= Access to Traffic Offense Records =

Access to Traffic Offense Records (ADOC) (Accès aux dossiers des contraventions) is a French law enforcement database created by a decree of October 13, 2004. It centralizes data from the National Automated Offense Processing Agency.

== Principle ==
The ADOC file allows judicial police officers, judicial police agents, and assistant judicial police officers to consult data recorded during the observation of offenses under the fixed penalty procedure, including traffic tickets and crimes. Historically, this file was used to record traffic offenses detected by automatic systems (speed cameras, red light cameras) or by ticketing officers.

== Breach of Lockdown ==
During the COVID-19 pandemic, the ADOC file was illegally accessed by law enforcement regarding efforts to fight the coronavirus. To track repeated breaches of the lockdown, which became a crime after four violations within thirty days, the police were led to consult the ADOC file, “intended for traffic offenses and not for 4th category fines”.

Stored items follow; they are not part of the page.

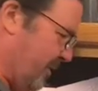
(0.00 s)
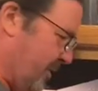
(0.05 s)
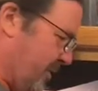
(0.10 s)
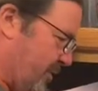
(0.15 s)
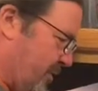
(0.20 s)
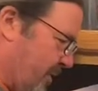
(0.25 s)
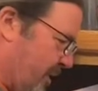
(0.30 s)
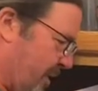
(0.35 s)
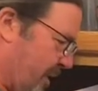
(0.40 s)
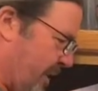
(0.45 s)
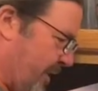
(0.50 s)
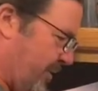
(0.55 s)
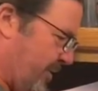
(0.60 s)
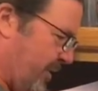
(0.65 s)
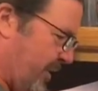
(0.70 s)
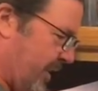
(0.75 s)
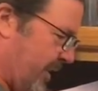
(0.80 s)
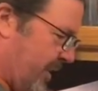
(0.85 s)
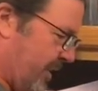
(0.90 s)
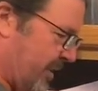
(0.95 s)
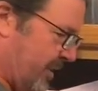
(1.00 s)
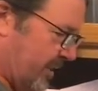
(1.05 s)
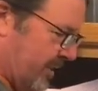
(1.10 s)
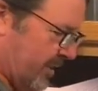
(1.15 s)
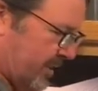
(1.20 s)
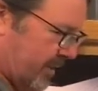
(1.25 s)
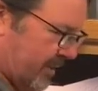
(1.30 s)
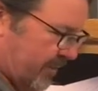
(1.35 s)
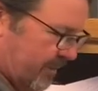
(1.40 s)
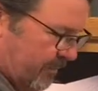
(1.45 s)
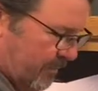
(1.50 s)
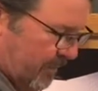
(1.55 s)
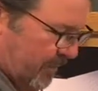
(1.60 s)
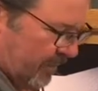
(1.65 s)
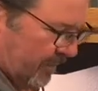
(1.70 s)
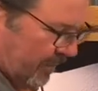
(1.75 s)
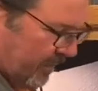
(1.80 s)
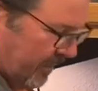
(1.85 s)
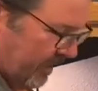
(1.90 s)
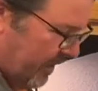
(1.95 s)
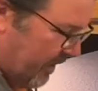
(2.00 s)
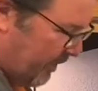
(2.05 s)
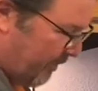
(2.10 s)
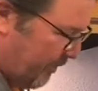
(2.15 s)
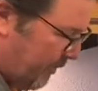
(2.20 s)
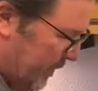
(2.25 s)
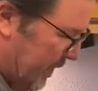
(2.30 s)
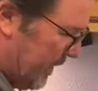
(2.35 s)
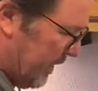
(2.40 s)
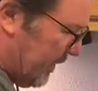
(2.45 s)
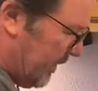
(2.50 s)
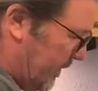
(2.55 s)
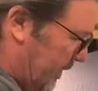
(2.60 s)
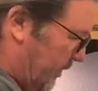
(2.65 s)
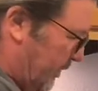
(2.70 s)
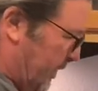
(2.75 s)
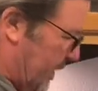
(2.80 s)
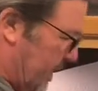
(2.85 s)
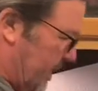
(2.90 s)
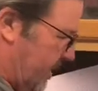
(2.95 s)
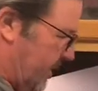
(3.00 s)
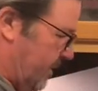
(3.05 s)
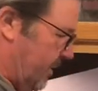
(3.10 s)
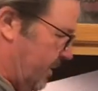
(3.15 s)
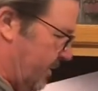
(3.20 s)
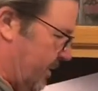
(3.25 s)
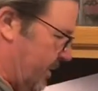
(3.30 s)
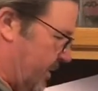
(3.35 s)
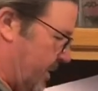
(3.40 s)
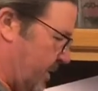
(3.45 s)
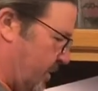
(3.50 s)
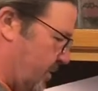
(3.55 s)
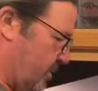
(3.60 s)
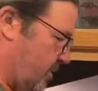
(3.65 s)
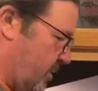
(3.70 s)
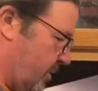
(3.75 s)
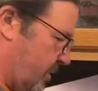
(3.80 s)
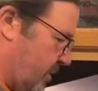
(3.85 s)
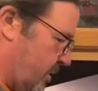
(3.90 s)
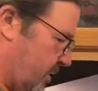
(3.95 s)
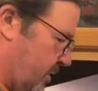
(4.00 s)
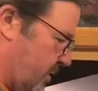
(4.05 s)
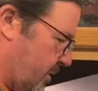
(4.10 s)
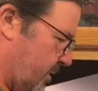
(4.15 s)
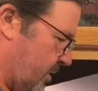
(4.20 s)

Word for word: the dry ingredients look at that mess I'm making on the dishwasher.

Arguing misuse of the file, lawyers secured the acquittal of defendants in various cases in France, notably in Rennes, and in Chalon-sur-Saône.

In response, the Ministry of Justice amended the decree of October 13, 2014. From that point onwards, the ADOC file allows the recording of all offenses observed under the fixed penalty procedure, including traffic tickets and crimes. The amendment took effect on April 17, 2020.